O Supremo Tribunal Federal do Brasil deu um passo importante no sentido de descriminalizar a posse de canábis para uso pessoal, colocando o país ao nível de vários outros países da América Latina. A decisão histórica, concluída com os votos finais de terça-feira, representa uma mudança crucial na política de drogas brasileira e vem sendo preparada há anos. As deliberações começaram em 2015 e, com a maioria dos 11 membros do Tribunal votando a favor da descriminalização, espera-se reduzir a enorme população carcerária do país.
Decisão do Supremo Tribunal
Os juízes do Supremo Tribunal concordaram que a descriminalização deve aplicar-se apenas à posse de quantidades adequadas para uso pessoal. A venda de cannabis continuará a ser ilegal. No entanto, a quantidade exacta que será considerada como uso pessoal ainda não foi determinada. Esta clarificação deverá estar concluída em breve.
Em 2006, o Congresso brasileiro aprovou uma lei para combater a posse de drogas em pequena escala, prevendo penas alternativas como o serviço comunitário. No entanto, a imprecisão da lei significava que não era possível definir quantidades específicas, deixando a aplicação da lei e o poder judiciário interpretar a linha que separa o uso pessoal do tráfico de drogas. Essa ambigüidade levou a muitas prisões por pequenas quantidades de drogas sob a acusação de tráfico, exacerbando a já crítica superlotação carcerária do Brasil.
A decisão do Supremo Tribunal Federal deve aliviar a carga do sistema prisional brasileiro. Ilona Szabo, presidente do Instituto Igarapé, ressaltou que grande parte dos detidos ou condenados por tráfico de drogas são criminosos de primeira viagem que portam pequenas quantidades de substâncias ilegais. Muitas vezes estão desarmados e não têm ligações com o crime organizado.
Desafios legislativos
Apesar da decisão do Supremo Tribunal, o panorama legislativo continua a ser complexo. O Congresso está simultaneamente a avançar com propostas que podem tornar as leis sobre drogas mais duras. Em abril, o Senado aprovou uma emenda constitucional para criminalizar a posse de qualquer quantidade de substâncias ilegais. A proposta passou pela comissão constitucional da câmara baixa e ainda precisa ser aprovada antes de ser votada. Se aprovada, a legislação anularia a decisão do Supremo Tribunal Federal, embora possa estar sujeita a desafios constitucionais.

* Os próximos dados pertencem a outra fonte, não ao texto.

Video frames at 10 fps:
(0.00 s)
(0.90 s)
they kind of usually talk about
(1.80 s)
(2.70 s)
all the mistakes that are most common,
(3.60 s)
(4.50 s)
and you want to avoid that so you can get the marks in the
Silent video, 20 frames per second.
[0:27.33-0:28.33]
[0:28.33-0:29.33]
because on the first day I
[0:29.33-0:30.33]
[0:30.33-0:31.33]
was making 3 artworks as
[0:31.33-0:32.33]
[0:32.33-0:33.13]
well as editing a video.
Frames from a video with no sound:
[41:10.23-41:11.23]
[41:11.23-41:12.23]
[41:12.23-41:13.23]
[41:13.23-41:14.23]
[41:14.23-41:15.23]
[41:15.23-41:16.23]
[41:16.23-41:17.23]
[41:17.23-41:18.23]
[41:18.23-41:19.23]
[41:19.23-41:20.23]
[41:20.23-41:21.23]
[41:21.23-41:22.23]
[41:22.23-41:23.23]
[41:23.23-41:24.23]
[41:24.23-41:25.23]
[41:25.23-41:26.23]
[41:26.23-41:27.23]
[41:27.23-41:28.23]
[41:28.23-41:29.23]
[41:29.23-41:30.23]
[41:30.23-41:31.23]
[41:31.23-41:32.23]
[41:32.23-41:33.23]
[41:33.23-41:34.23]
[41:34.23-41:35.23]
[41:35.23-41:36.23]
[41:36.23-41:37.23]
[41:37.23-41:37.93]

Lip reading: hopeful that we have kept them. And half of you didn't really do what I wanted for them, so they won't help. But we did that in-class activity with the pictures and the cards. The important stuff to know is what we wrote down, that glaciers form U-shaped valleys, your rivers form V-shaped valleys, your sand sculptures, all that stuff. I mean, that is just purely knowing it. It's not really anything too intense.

O presidente do Senado, Rodrigo Pacheco, considerou que a questão deveria ser resolvida por meios legislativos e não por decisões judiciais, refletindo as tensões atuais entre o judiciário e o legislativo do Brasil sobre a reforma da política de drogas.
Ativismo e reação do público
Para muitos ativistas e juristas, a decisão do Supremo Tribunal Federal é uma vitória há muito esperada num país com uma das maiores populações carcerárias do mundo. Os críticos da atual legislação argumentam que os consumidores apanhados na posse de pequenas quantidades de droga são frequentemente condenados por tráfico e acabam em prisões sobrelotadas, onde podem ser forçados a juntar-se a gangues prisionais. Cristiano Maronna, diretor do grupo da sociedade civil JUSTA, apontou que o tráfico de drogas é o principal fator de encarceramento no Brasil.
O movimento de descriminalização também destaca as disparidades raciais no sistema de justiça criminal brasileiro. De acordo com um estudo do Instituto Insper, os negros encontrados em posse de drogas têm uma probabilidade ligeiramente maior de serem acusados de traficantes do que os brancos.
Contexto regional
A decisão do Brasil de descriminalizar a canábis segue as tendências de outros países da América Latina. Por exemplo, o Uruguai legalizou totalmente a canábis para uso recreativo em 2013, e a Colômbia descriminalizou a posse há uma década. No entanto, a venda para fins recreativos continua a ser ilegal na Colômbia, apesar dos esforços legislativos em curso.
Na Argentina, o Supremo Tribunal decidiu em 2009 que a penalização de adultos pelo uso pessoal de canábis era inconstitucional, embora a lei em si não tenha sido alterada. Da mesma forma, o uso medicinal da canábis é permitido no Brasil e noutros países como a Argentina e o México, embora esteja frequentemente sujeito a regulamentos rigorosos.